Finally, like other gene therapy strategies, there are technical challenges with delivering the gene editing constructs into the brain [14].

Whichever strategy is chosen, there is no doubt that some form of treatment for Rett syndrome will be available soon. Until now, 40 trials for Rett syndrome have been registered in ClinicalTrials.gov. This is a registry of publicly and privately supported clinical studies conducted around the world. Most involve modulators of neurotransmission, which aim to mitigate specific symptoms of the disease. These are symptomatic treatments, not cures, as they don’t tackle the root cause, i.e. the disruption to the MECP2 gene that results in deficiency of the MECP2 protein. Charities are moving away from funding these types of studies. With costs of drug development being so high, it would seem logical to invest heavily in strategies for curing or reversing the disease, instead of treatments that merely moderate symptoms without ‘correcting’ the underlying problem. But could a ‘cure’ have unintended hazardous effects, be incomplete or contraindicated for some?

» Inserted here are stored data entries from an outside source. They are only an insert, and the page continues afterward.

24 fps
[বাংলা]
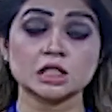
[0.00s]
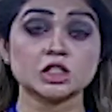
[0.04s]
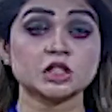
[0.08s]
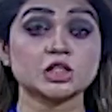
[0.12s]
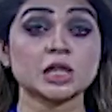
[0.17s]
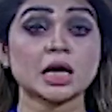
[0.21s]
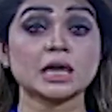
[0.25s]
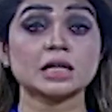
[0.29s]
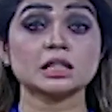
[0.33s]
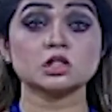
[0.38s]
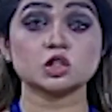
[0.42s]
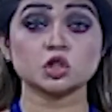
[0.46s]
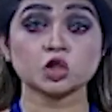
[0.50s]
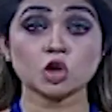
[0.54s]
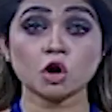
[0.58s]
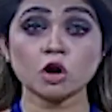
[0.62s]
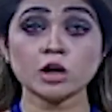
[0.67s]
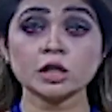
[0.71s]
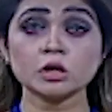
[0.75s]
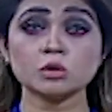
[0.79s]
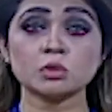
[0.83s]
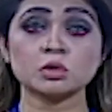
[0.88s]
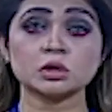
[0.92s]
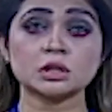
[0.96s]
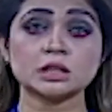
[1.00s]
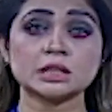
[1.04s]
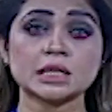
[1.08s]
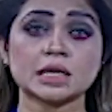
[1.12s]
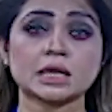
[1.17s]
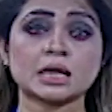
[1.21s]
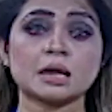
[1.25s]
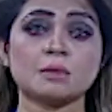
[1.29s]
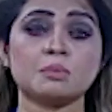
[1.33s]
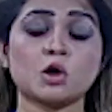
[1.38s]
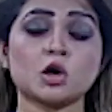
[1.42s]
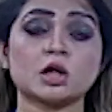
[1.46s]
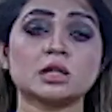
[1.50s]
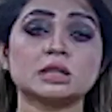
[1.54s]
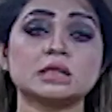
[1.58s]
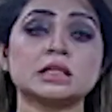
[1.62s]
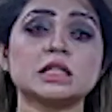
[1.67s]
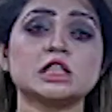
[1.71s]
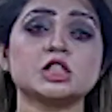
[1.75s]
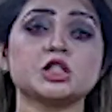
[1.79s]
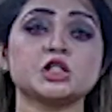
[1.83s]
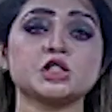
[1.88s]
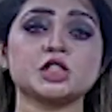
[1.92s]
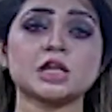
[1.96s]
সাড়ে ছয় কোটি টাকা
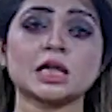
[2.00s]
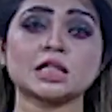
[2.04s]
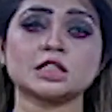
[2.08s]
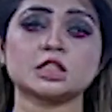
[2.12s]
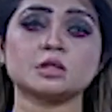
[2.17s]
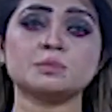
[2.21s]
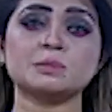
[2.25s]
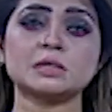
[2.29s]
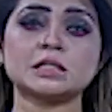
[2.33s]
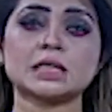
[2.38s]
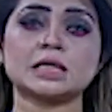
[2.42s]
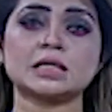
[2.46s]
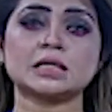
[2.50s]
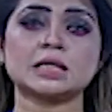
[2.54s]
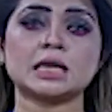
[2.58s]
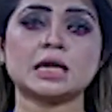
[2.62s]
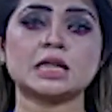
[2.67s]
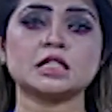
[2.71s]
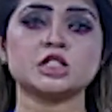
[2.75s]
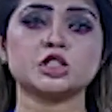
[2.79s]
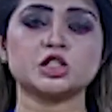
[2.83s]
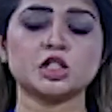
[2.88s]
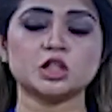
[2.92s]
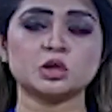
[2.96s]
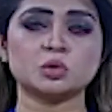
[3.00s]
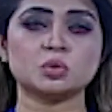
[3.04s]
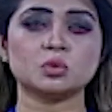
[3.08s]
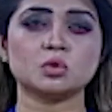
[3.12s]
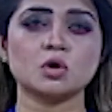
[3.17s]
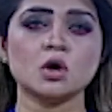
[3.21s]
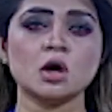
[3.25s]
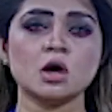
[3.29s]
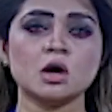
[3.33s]
বরাদ্দের ষাট মিটারের এই সেতু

Based on animal experiments, this appears to be a warranted concern. The first set of adult mice to be ‘cured’ by Guy et al. [5] suffered high mortality. Nine out of the first seventeen mice to be treated, all males, died soon after treatment. The first treatment was given over just 5 days. Survival was not problematic when the reactivation of Mecp2 proceeded more slowly. The timescale of the mortality suggests that this may have been a result of irregular breathing or erratic control of the heart rhythm, although we do not know that for certain. Certainly, it would be no surprise if autonomic instability were to accompany any effective intervention in the expression of the MECP2 gene (or the Mecp2 gene in mice).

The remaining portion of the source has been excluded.